Wenn sie nicht füttern, hocken Männchen und Weibchen ebenfalls auf diesem Gebüsch, besser sichtbar als die Jungen, auch sie heute recht still. Ich entdecke sie erst nach und nach. Das Männchen sitzt oben auf einem hervorspießenden kahlen Zweig, das Weibchen weiter unten, viel unauffälliger.

Spät sind sie aus dem südlichen Afrika zurückgekommen und schon ab Mitte Juli , spätestens im August wird sich der Familienverband auflösen und aus diesem Brutgebiet verschwinden, die Alten früher als die Jungen. Um, jeweils einzeln, schon früh im Herbst die lange Reise nach Afrika anzutreten, über die Sahara hinaus.

Neuntöter gelten in Deutschland als noch nicht gefährdet, doch ist ihr Lebensraum durch die sogenannte Flurbereinigung stark geschrumpft.

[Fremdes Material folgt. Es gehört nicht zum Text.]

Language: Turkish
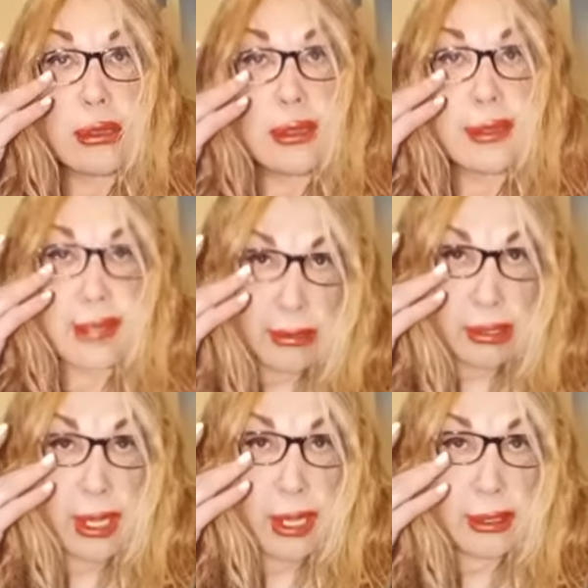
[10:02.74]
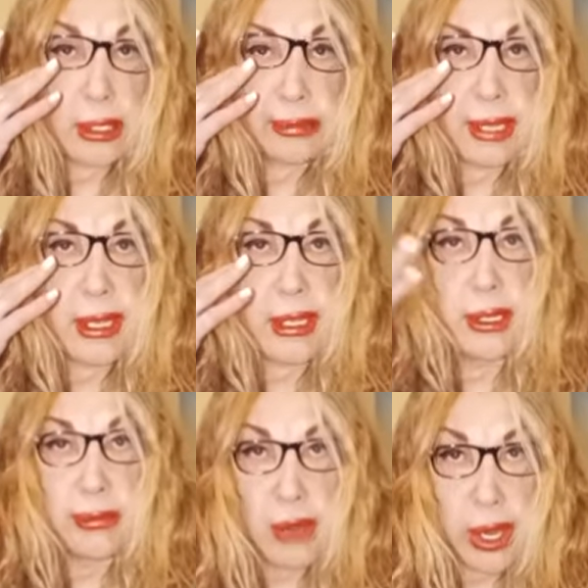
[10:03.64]
İstanbul Adli Tıp'ta
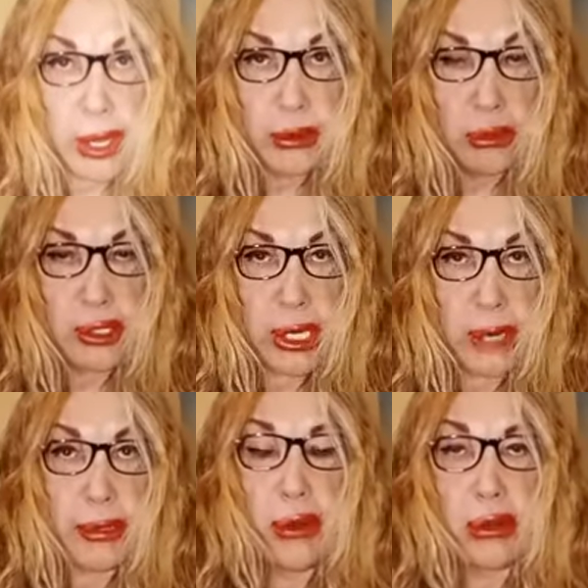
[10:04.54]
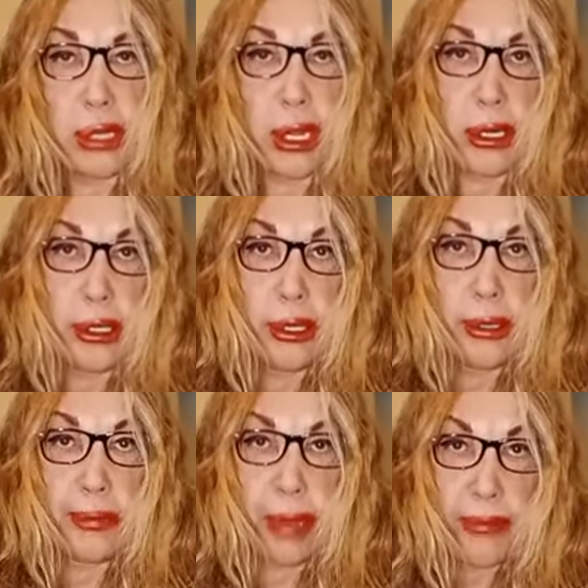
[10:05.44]
e, muayene olacağım ki oradan
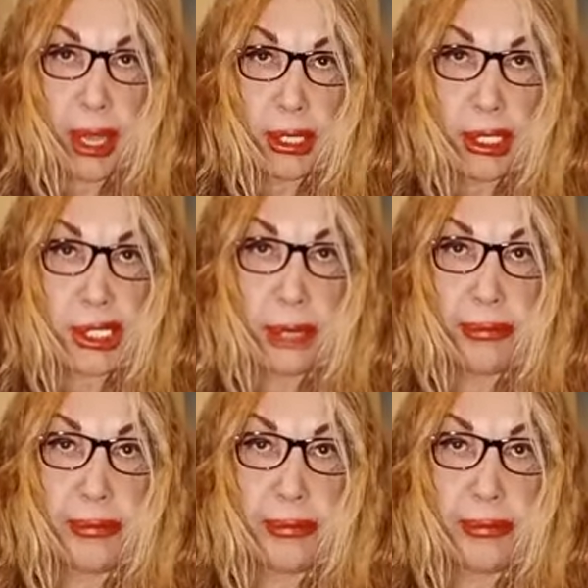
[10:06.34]
e, pembe alacağım.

Ihre nahen Verwandten, Rotkopfwürger und Schwarzstirnwürger, sind in Bayern längst ausgestorben, seit Ende der 70er Jahre, und der Raubwürger wird auf der Roten Liste als „vom Aussterben bedroht“ geführt.

Wie gut, dass sie hier vor Ort Erfolg hatten, die schönen Vögel mit den hässlichen Namen. Neuntöter, Rotrückenwürger, Dickkopp, Dorndreher – weil sie erbeutete große Insekten manchmal als Vorrat oder Zerkleinerungshilfe auf Dornen aufspießen, eine Kunst, die die Jungen von ihren Eltern erst lernen müssen.
Heckenschmätzer wurden sie früher ihres Rufs wegen genannt. In dieser Aufnahme, die ich erst gestern gemacht habe, sind die schmätzenden Laute von Weibchen und Männchen besonders deutlich zu hören. Zwischendurch, ab 0:16, Bettelrufe der Jungen, die sich nun doch ein wenig Gehör verschaffen. Im Hintergrund singt, ab 0:07, besonders beharrlichlich eine Goldammer.:

„Heckenschmätzerrufe“

Der kuriose Neuntötergesang ist dagegen selten zu hören, und nur zu Beginn der Brutsaison
Anfang Mai, als ich in den Raistinger Wiesen Tonaufnahmen von Braunkehlchen machte, ist mir zufällig so ein langer Gesang ins Mikro geraten. Er hat mich zunächst irritiert, dann zunehmend fasziniert. Weil ich ihn hörte, ganz unvermittelt, während ich ein Braunkehlchen im Visier hatte: ein leises, eigenartig krauses Geschwätz mit vielen Imitationen und manchmal schönen Tönen dazwischen.

Neuntötergesang mit Feldlerchenbegleitung in den Raistinger Wiesen am Ammersee

Jetzt ist die Jahreszeit längst über Neuntötergesänge hinweggegangen. Sie werden erst wieder, mit Glück, im nächsten Mai zu hören sein. Und, wie sehr zu hoffen ist, auch an diesem wildwüsten dornigen Ort!